When you’re in flow, it feels like success is inevitable, like the thing you are trying to build or make is already accomplished, a foregone conclusion, and you are just connecting the dots between you and your awesome future. It feels like you are aligned with the universe, everything you need is flowing toward you and all you have to do is stand in the river and catch it as it floats by. Who wouldn’t want more of that?

I’ve been in flow for the last few months. I’m finally working on the things that I feel called to do, and the universe seems to be lining up to pave my way forward. I see it in small ways every day. For example, I keep a list of the people I need to call in a day in order to keep different projects rolling, and now those people are surprising me by calling me first, or even stopping by my house because they were in the neighbor­hood. People with the skills I need are showing up in my life and offering to help me. I’ve felt peaceful, joyful and more effective.

Stuck and Spinning in Circles

You want to free yourself from doubt so you can get back into flow. To do that, you have to begin by looking where doubt starts – in your decisions.

Often, doubt starts because your decisions get overwhelmed with ambiguity. When you make a decision, you rely on your decision process to reduce any ambiguity you have about which choice to make. Your decision process is specific to you and, when it works well, it gives you just the right balance of input from the outside world such as data or recommendations, and your own, internal guidance which helps you see which option or path feels best to you.

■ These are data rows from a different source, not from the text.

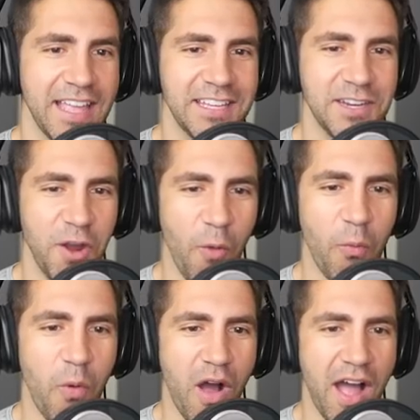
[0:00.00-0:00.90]
And you know
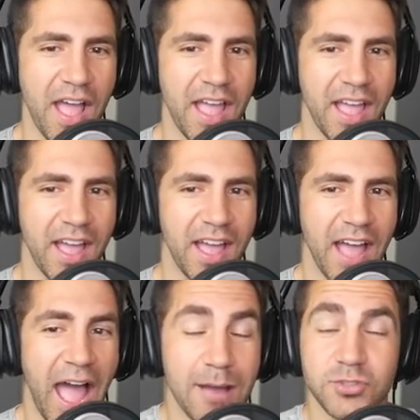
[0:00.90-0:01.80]
what?
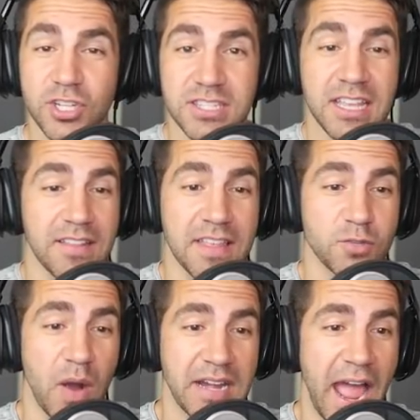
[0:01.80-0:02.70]
I'm just thinking of this
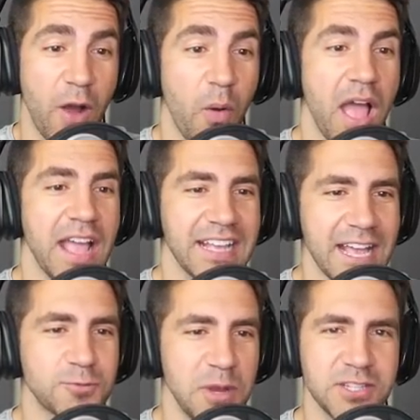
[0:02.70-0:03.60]
right now.
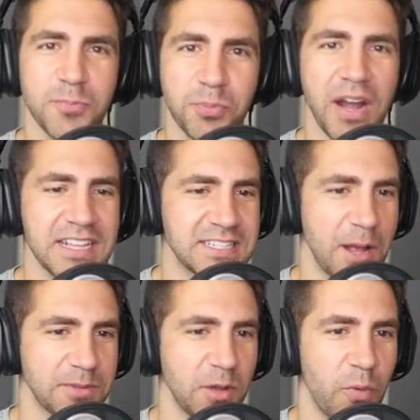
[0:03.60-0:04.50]
Guys, we should bring
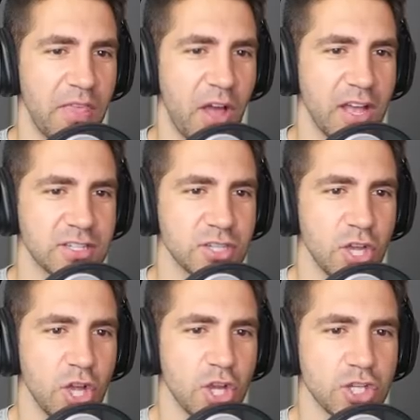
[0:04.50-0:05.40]
something with us.
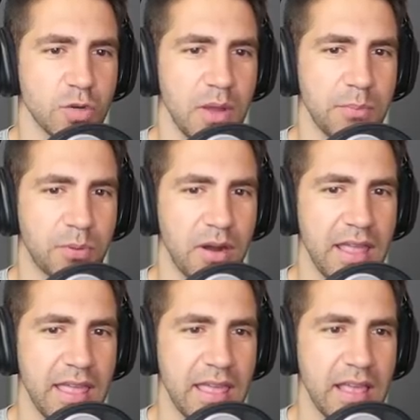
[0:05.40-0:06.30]
Should we
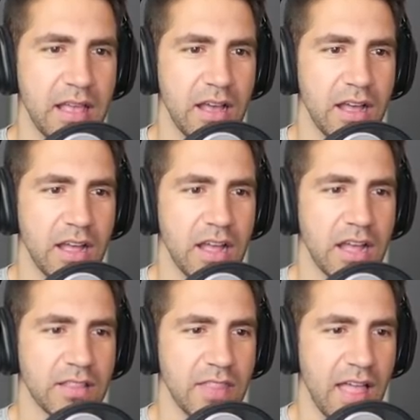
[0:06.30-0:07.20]
bring,
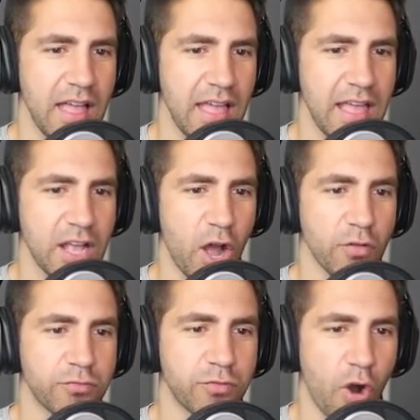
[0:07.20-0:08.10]
like, a
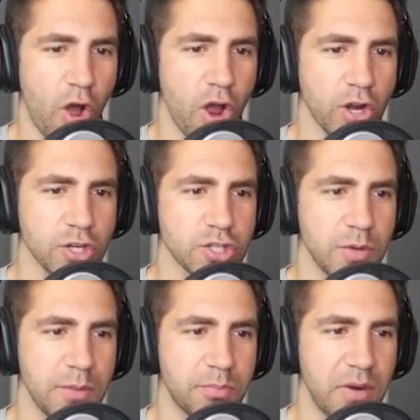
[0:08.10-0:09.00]
frog? Or should
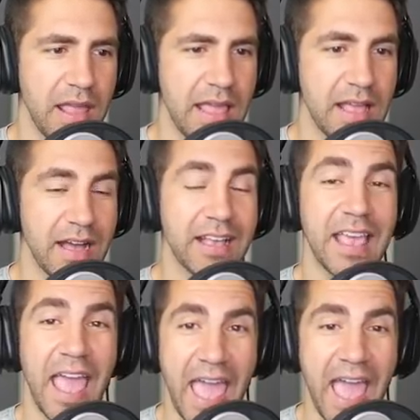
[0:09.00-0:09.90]
we bring a
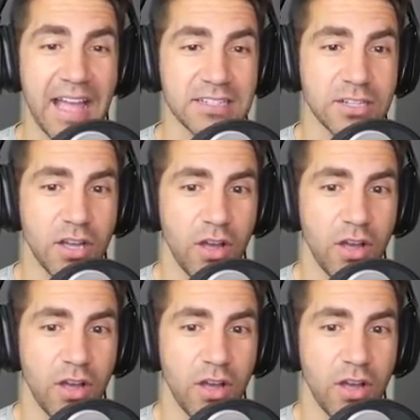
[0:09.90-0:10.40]
cat?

When you’re trying really hard to make the best decision, sometime that per­sonalized balance between information and internal guidance can get thrown out of whack and you can find yourself stuck in ambiguity and doubt. The harder you strain to find the right choice, the more stuck you can get.

Sometimes you get stuck before you’ve chosen something, and you can’t get clear on what to pick. Sometimes the uncertainty and doubt stick around after you’ve cho­sen, so the decision stays open and unresolved in your mind and you’re filled with dissatisfaction and regret. Either way, you’re stuck, and in your bigger, life decisions, you can stay that way for years.

I felt this way about my work for few years until, just a few months ago, I finally made the decision to start my company, Wisdom Soup. Up until then, I’d built a career as a very successful executive coach. I had fantastic clients at the top of some of the largest companies in the world. But a couple years ago, I began to feel like my work was heading in a different direction. I wanted to do work that felt less corporate and more personal. I was drawn to personal transformation and spirituality, which wouldn’t re­ally fly with my existing clients.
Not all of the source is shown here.